AIM OF THE TASK
In the entries below, repeat only the lines between those holding "[3:43.28-3:44.14]" and "What the speaker", inclusive. Leave pictures out.

RECORDS TO PROCESS
◇ ◇ ◇ ◇ ◇ ◇ ◇

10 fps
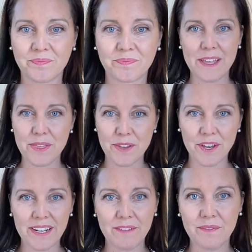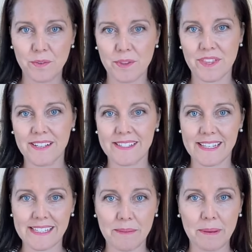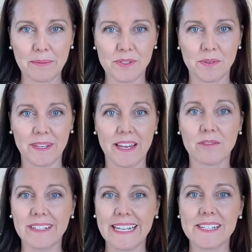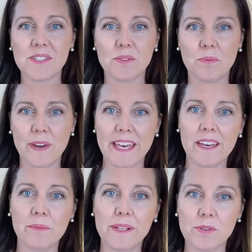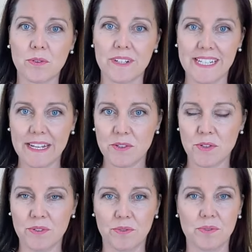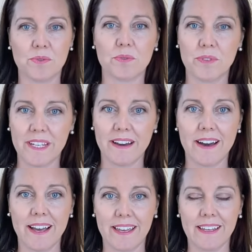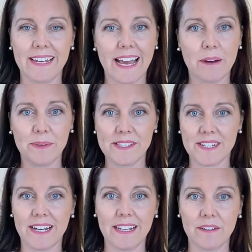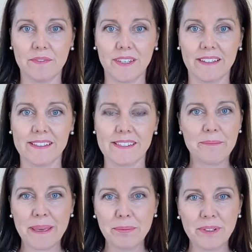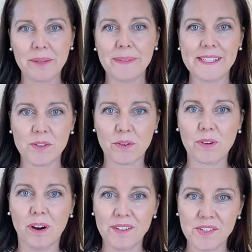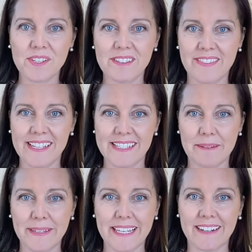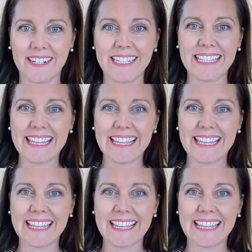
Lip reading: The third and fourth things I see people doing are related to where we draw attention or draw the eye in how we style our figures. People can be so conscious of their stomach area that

◇ ◇ ◇ ◇ ◇ ◇ ◇

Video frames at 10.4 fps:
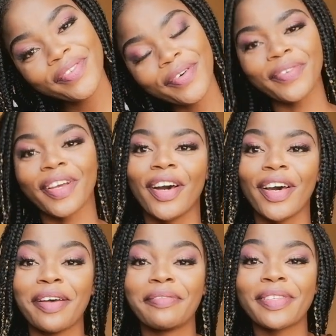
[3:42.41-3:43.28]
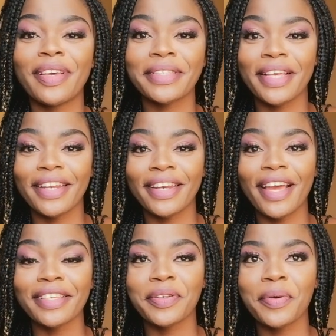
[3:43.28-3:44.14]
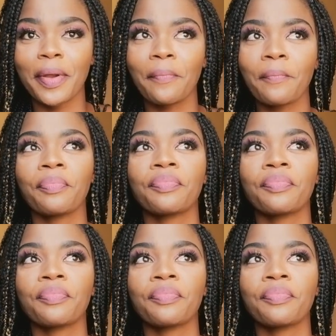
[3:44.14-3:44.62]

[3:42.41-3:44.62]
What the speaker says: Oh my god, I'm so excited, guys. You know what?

◇ ◇ ◇ ◇ ◇ ◇ ◇

TASK RESPONSE
[3:43.28-3:44.14]
[3:44.14-3:44.62]

[3:42.41-3:44.62]
What the speaker says: Oh my god, I'm so excited, guys. You know what?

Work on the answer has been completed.